I think at school and university I used to laugh such a lot. I had a great deal of energy and had so much more fun than I do now. I often wonder if my daughter somehow extracted my fun when she was born because she seems full of life as I used to be before having children. Isn’t it a pity that we lose our fun-loving side when stress and responsibility take their toll?
I have always enjoyed small groups and one-on-one interactions. I like to have discussions on a deep level, discussing issues that bring real meaning to life. I struggle to enjoy situations where the men separate to drink beer and talk business and the women discuss child rearing and grooming.
I think I’m getting so much better spotting the appropriate depth that I require in a friendship. I have also come to realise that when you have an experience such as a serious diagnosis, you can outgrow some relationships. Some things that seemed so important in the past have become trivial and don’t require the same focus. It is sad to have friendships dwindle but I think that as I recover I will attract a different sort of person into my life with friendships that will feed my soul more.
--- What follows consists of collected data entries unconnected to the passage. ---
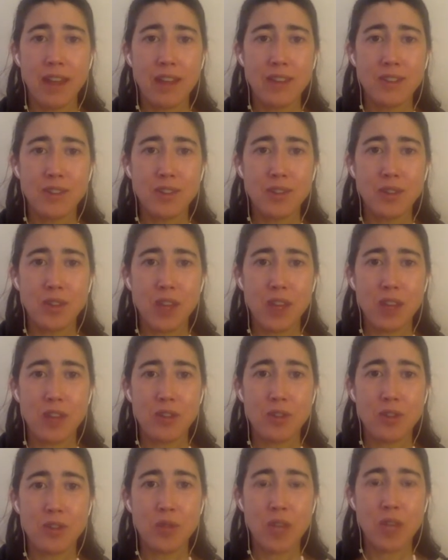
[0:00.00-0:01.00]
so that
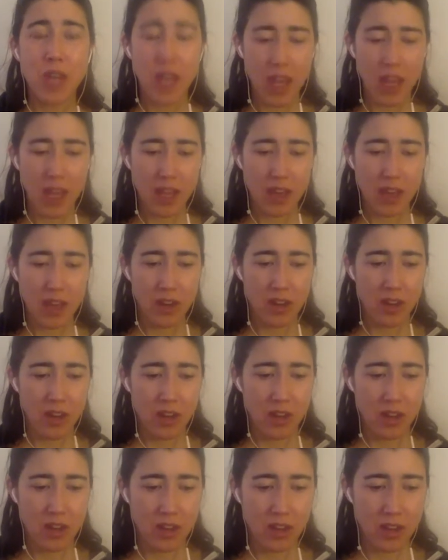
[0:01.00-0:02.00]
you can,
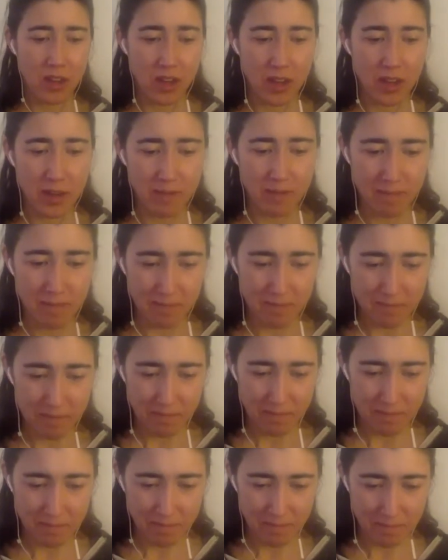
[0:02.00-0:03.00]

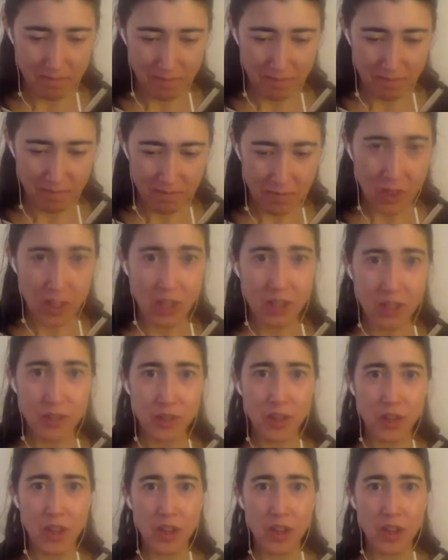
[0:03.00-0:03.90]
so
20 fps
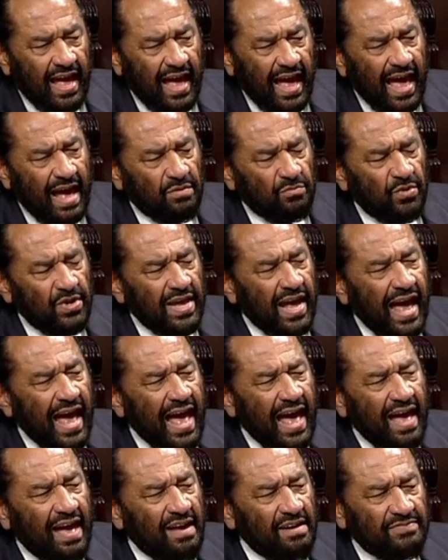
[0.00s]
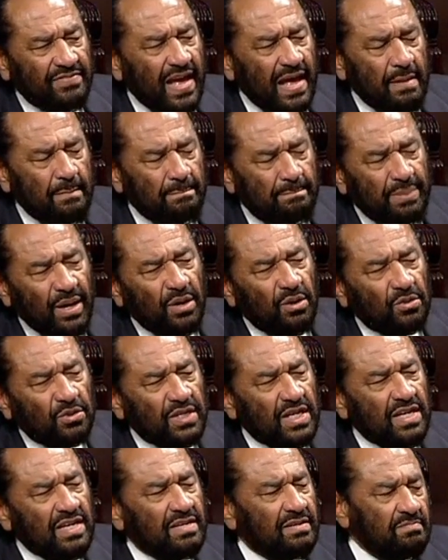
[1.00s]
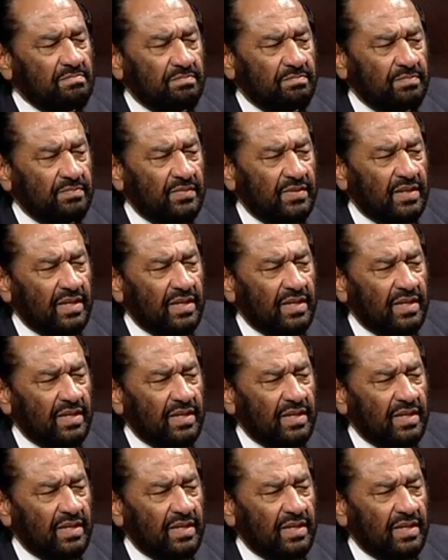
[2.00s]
and we have a building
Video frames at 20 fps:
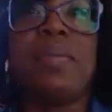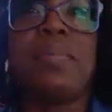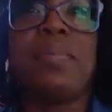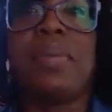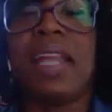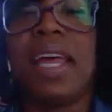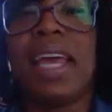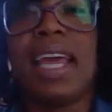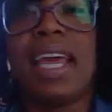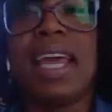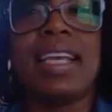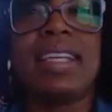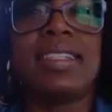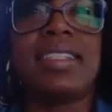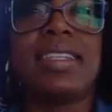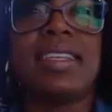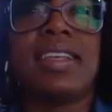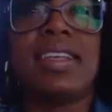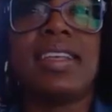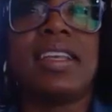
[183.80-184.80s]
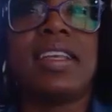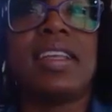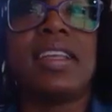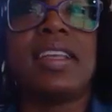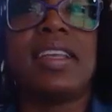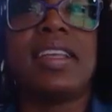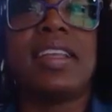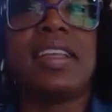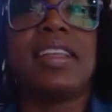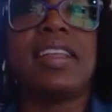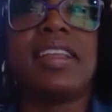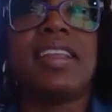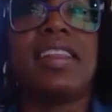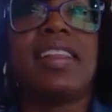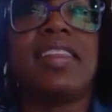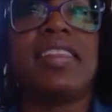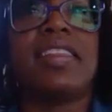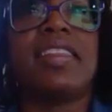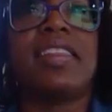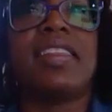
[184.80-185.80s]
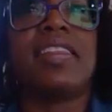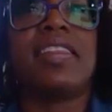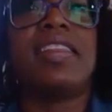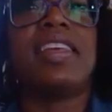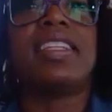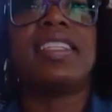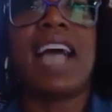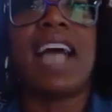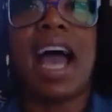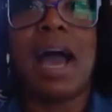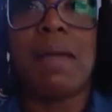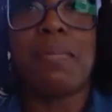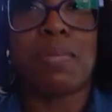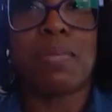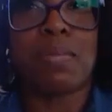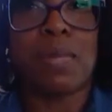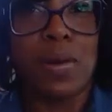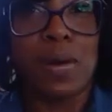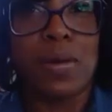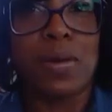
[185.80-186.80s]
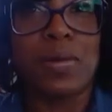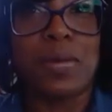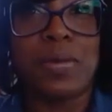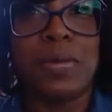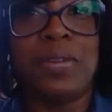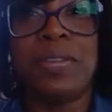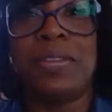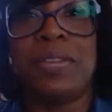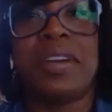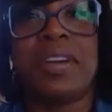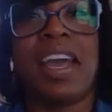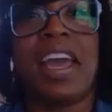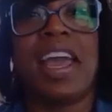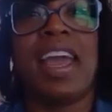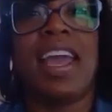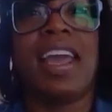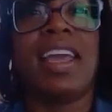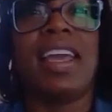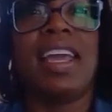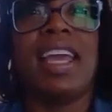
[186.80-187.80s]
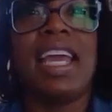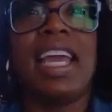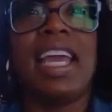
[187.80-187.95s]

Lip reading: it plays the top role. Okay.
This weekend I was amazed to see a school friend post something on Facebook that suggested she has no hope or desire to improve her life. I find that to be frightening. For me life is more than having things just happen to me reactively while I wait to die. I know that I’m empowered to change my life for the better, despite what the wet blankets say. I’m already doing it in fact. I want the people around me to be inspiring and to push me to improve myself and enhance my happiness. More active happiness enhancing and less despair, please.